Mother's Day Article
Since this link is not necessarily permanent, I am posting the content of my essay:
Author Elizabeth Stone said, “Making the decision to have a child - it is momentous. It is to decide forever to have your heart go walking around outside your body. ” My son and heart were blown up by an IED in Afghanistan July 1, 2011, and I spent the last 10 months by his side as he recovered. Charlie and others have said that I deserve the Mother of the Year award for this. I don’t agree. I did what any mother would do, what many mothers have done, are still doing and will continue to do. When I left Walter Reed in April, I left other moms and wives who had already been there a year, some two, with no end in sight. Their dedication is amazing and, for some, came at great expense.
Though I don’t have any way of knowing, I imagine that for every mom who was thrilled that her child joined the military, there was a mom who was not. I was one of the latter. I thought that joining the military was for “other people’s kids.” Seth had a scholarship to Utah State—what business did he have joining the military? What an arrogant view. For whose children did I think it was their business?
In Geraldine Brooks’ book March, Margaret March must go to Washington D.C. to tend to her husband, wounded in the Civil War. Her thoughts echo some of my earlier thoughts: “It was folly to let him go. Unfair of him to ask it of me. And yet one is not permitted to say such a thing; it is just one more in the long list of things that a woman must not say. A sacrifice such as his is called noble by the world. But the world will not help me put back together what the war has broken apart . . . I am not alone in this. I only let him do to me what men have ever done to women: march off to empty glory and hollow acclaim and leave us behind to pick up the pieces. The . . . ruined bodies of the boys we bore . . .”

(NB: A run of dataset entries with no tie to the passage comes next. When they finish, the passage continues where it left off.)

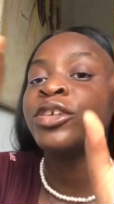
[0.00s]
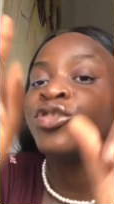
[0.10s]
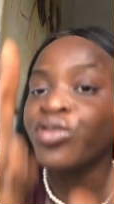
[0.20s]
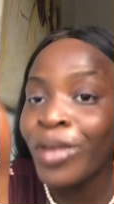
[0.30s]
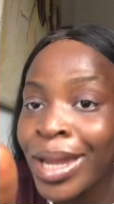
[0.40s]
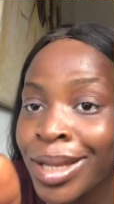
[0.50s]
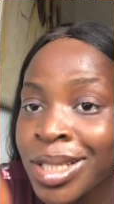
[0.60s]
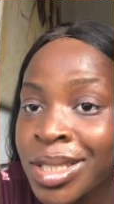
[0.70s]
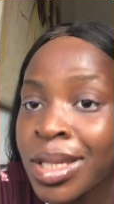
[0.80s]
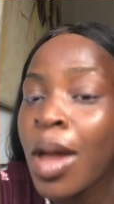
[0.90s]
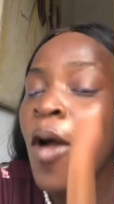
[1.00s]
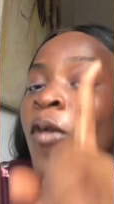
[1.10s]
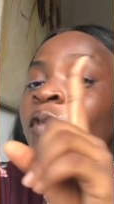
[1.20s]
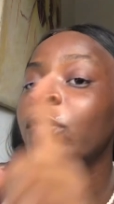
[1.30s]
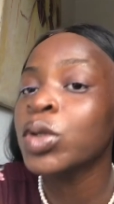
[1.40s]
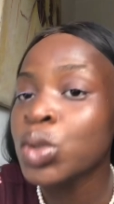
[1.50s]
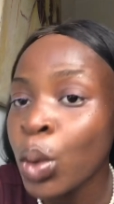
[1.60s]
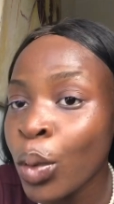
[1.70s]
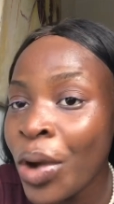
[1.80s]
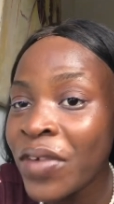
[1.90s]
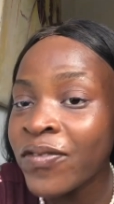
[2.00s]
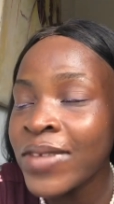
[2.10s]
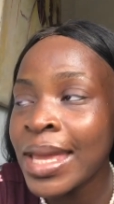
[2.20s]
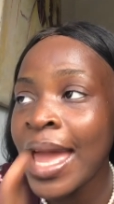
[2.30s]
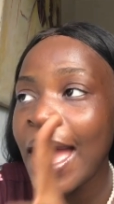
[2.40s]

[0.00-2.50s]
drinks, photography,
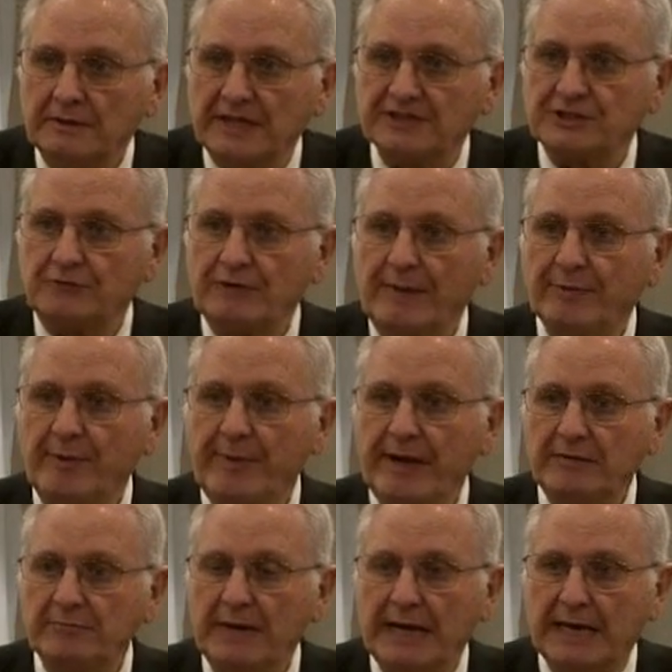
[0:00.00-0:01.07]
That's a
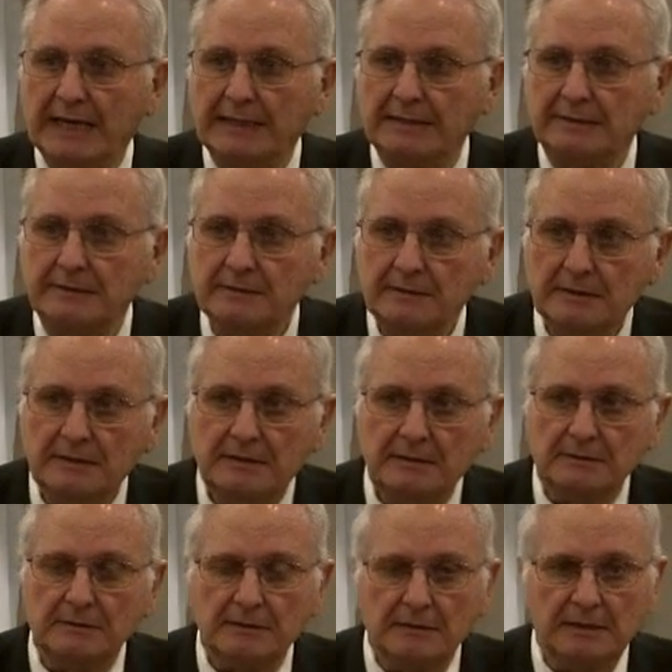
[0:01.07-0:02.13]
reprobate mind.
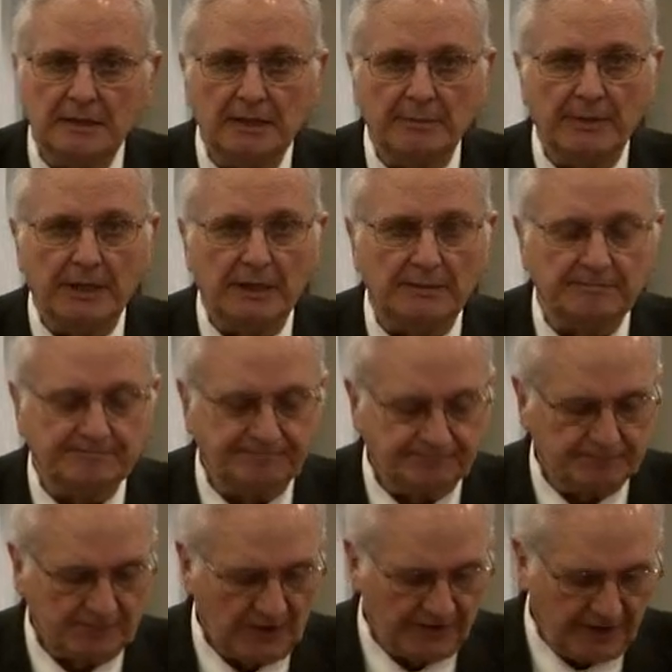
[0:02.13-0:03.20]
Amen.
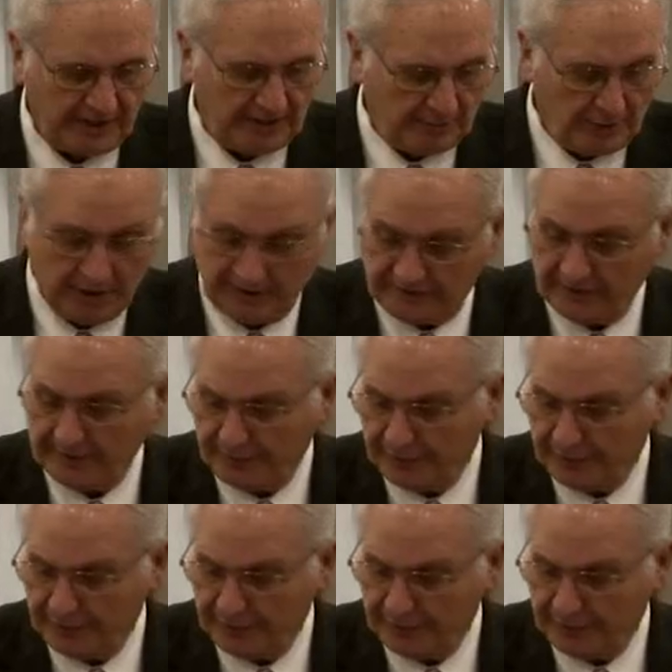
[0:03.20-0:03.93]
Thank you, brother, for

Most of the time I am not bitter like Mrs. March. Thankfully, the world is helping us put back together what the war has broken. I think volunteering to fight for a cause that you believe in is noble. While I grieve for our wounded children, there are worse fates than this. While I long for peace, it is not enough to be anti-war; we must be wise enough to determine what is worth fighting for and what is not. My greatest hope now is that Seth and his comrades’ sacrifices will not be in vain, that the powers that be will ensure that some good comes from the terrible losses endured. And, because it is Mother’s Day, I will hope that the mothers of Afghanistan and their daughters have better lives because of the sacrifices of our children.
And that is my point. These soldiers are our children—not other people’s kids.